Betty’s focus for missionary service had always been Africa or the islands of the South Pacific. But as she continued to pray, asking God to reveal to her clearly where it was that He wanted her to go, Betty met Catherine Morgan. Catherine and her husband had been Plymouth Brethren missionaries in Bogotá, Colombia, for many years, but when her husband got sick, they had come back to New York so that he could receive proper medical treatment. Despite the treatment, her husband had died. And now Catherine was living in New York, working for a missionary magazine, and planning to return to Colombia and continue her work there.
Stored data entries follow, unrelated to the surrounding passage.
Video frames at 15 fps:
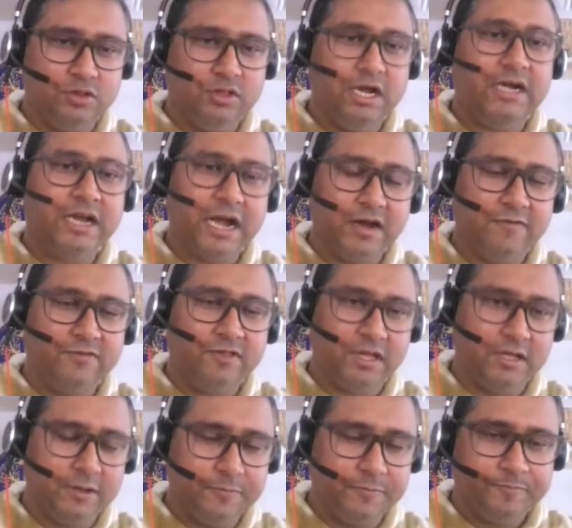that kind of
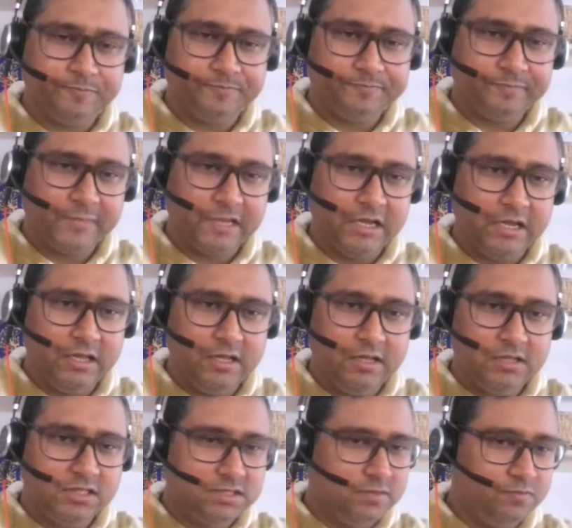thing.
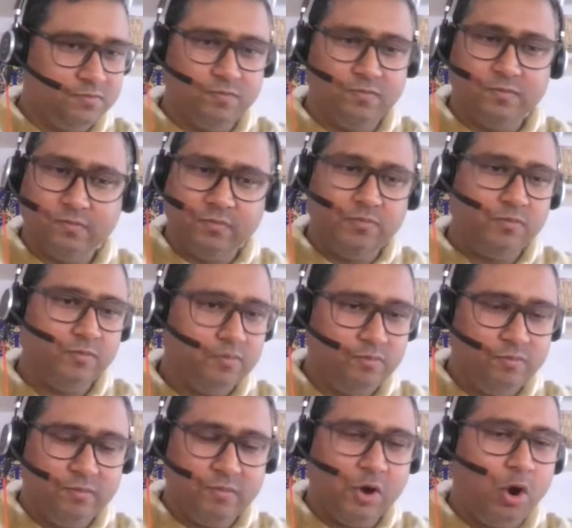So
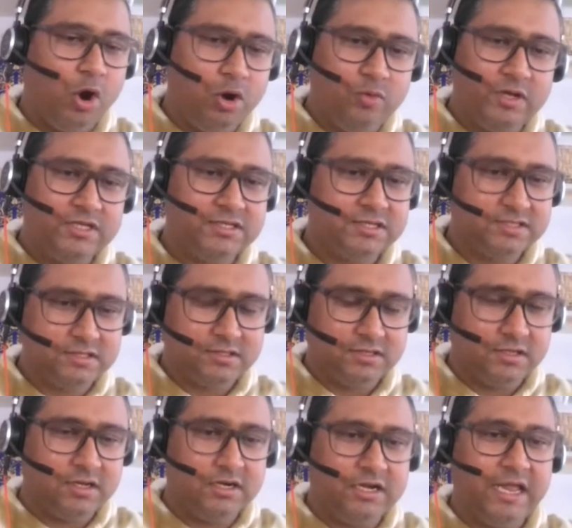always
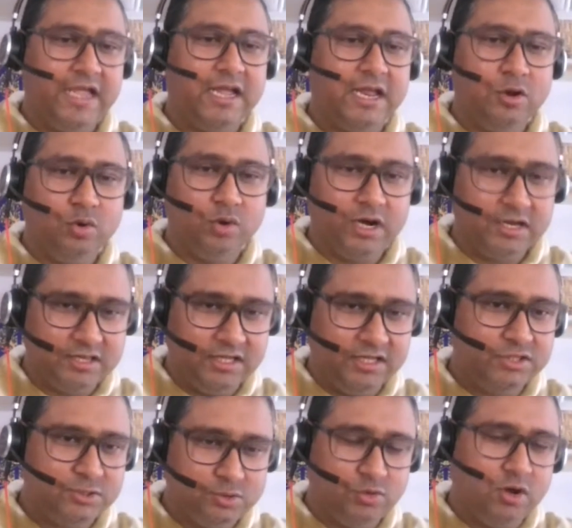take a look at
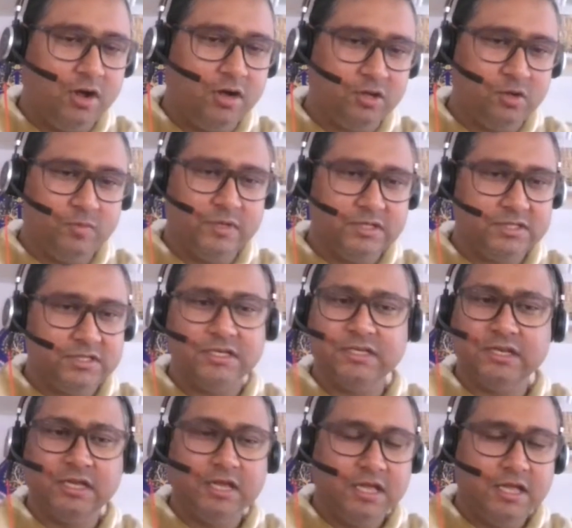these two documents,
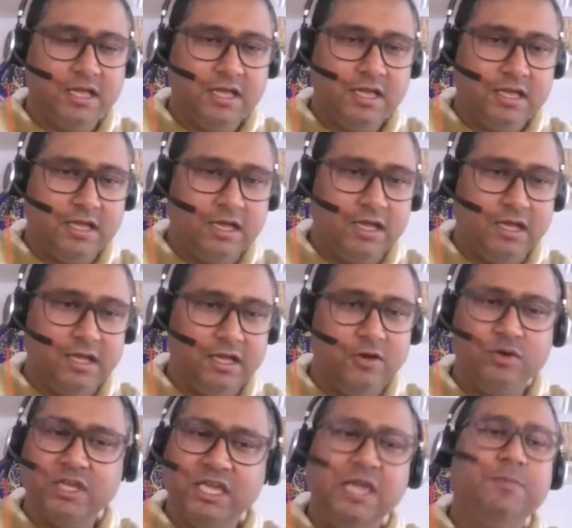and
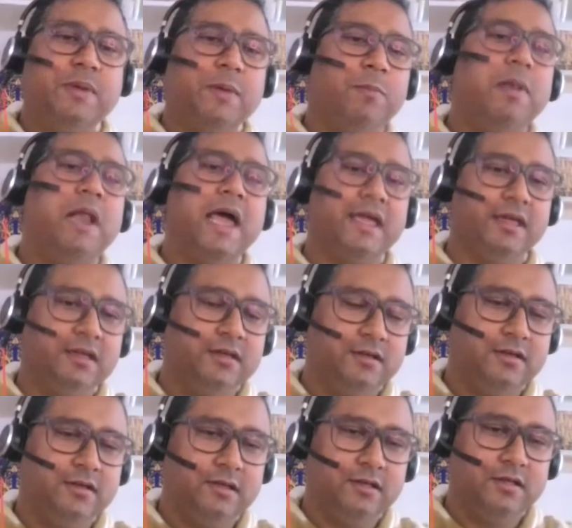keep applying.
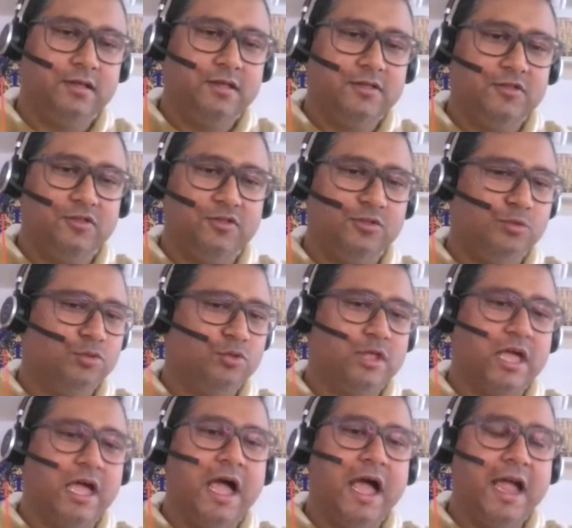
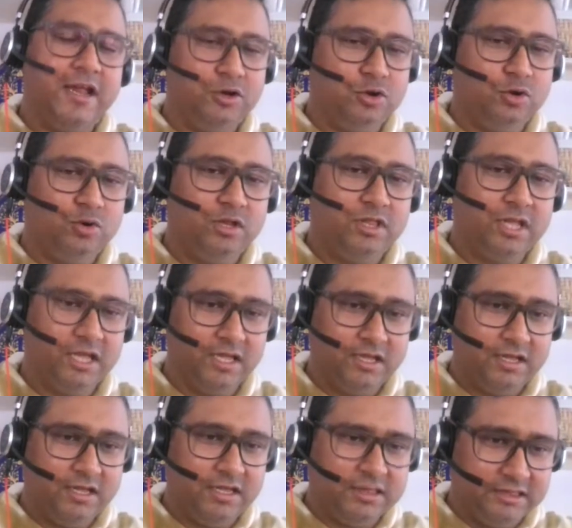I don't
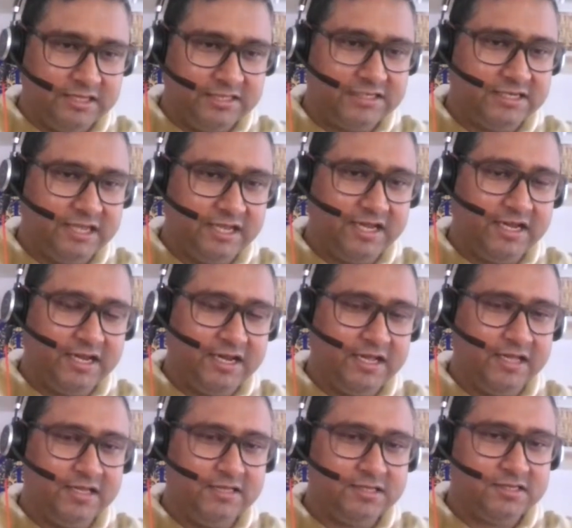think in this day and
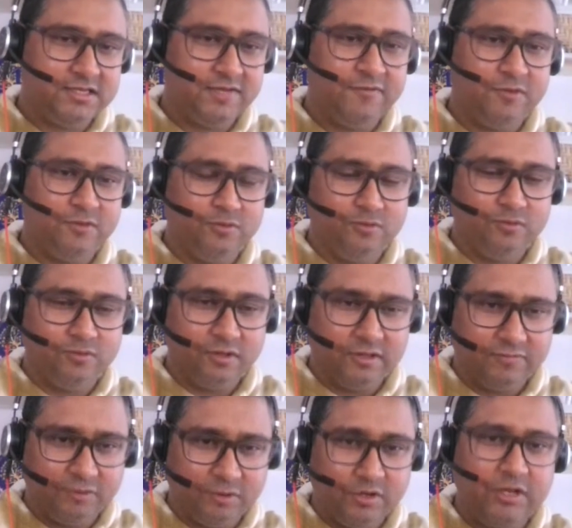age, if you
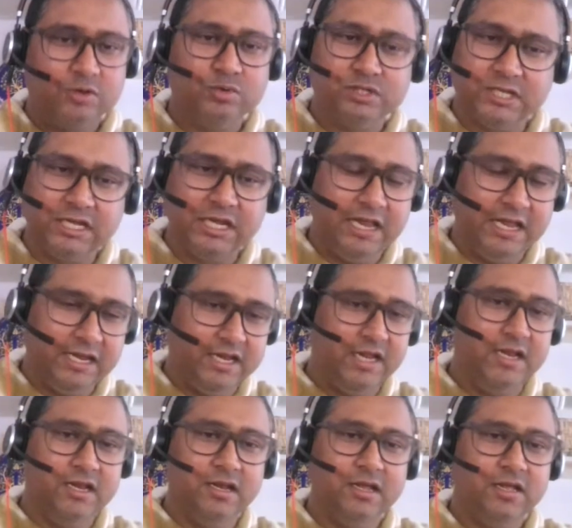are using
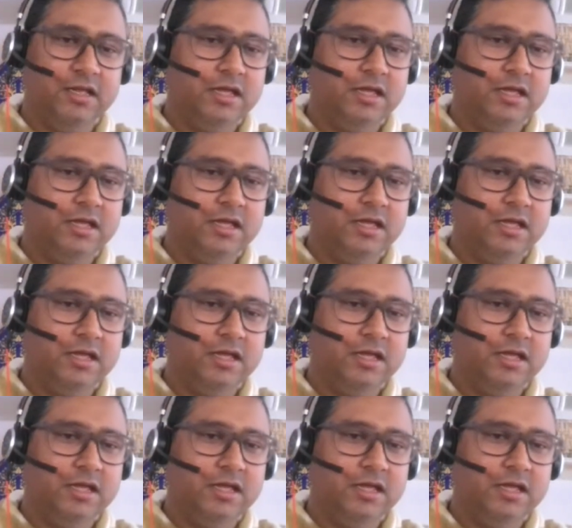LinkedIn,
Betty found herself drawn to Catherine, and soon the two women became good friends. Whenever they got together to talk, Catherine would challenge Betty about the focus of where she should be a missionary. She urged Betty to consider going to South America, perhaps to Colombia or to next-door Ecuador, where there was a growing need for missionaries.
At first Betty resisted Catherine’s suggestion. In her mind South America was much too close to the United States. She had imagined herself going to the other side of the world to serve as a missionary, not to South America. Yet as she and Catherine continued to talk and as she prayed about the situation, Betty began to feel that perhaps South America was where God was leading her after all.
Once Betty was certain that South America was where God wanted her as a missionary, Catherine suggested she move to New York to begin her training. She knew of a small Spanish-speaking Puerto Rican church in Brooklyn, New York, that would be willing to have Betty come and live in the tiny walk-up apartment they kept for visiting missionaries. Catherine explained that this would be a great opportunity for Betty to begin learning Spanish before setting out for South America.